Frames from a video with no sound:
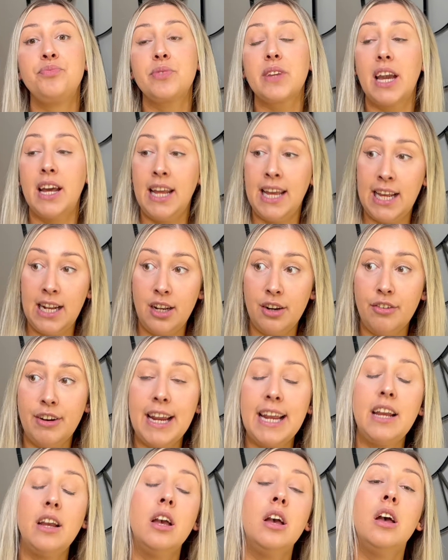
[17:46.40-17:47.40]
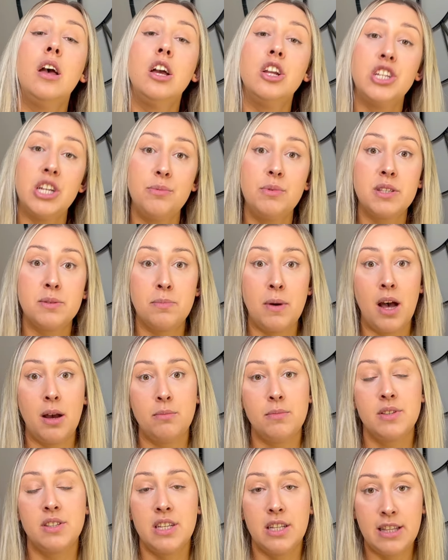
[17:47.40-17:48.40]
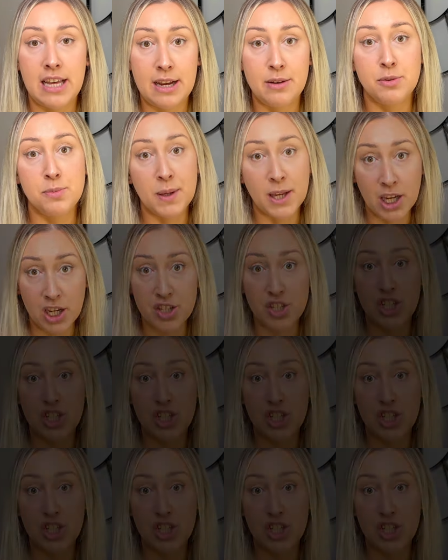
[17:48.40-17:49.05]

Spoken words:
and Hillary, Jemma's mum, said that was because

##############################

ABOUT THIS TASK – Send back the entries above exactly. Skip the images.

TASK ANSWER –
Frames from a video with no sound:
[17:46.40-17:47.40]
[17:47.40-17:48.40]
[17:48.40-17:49.05]

Spoken words:
and Hillary, Jemma's mum, said that was because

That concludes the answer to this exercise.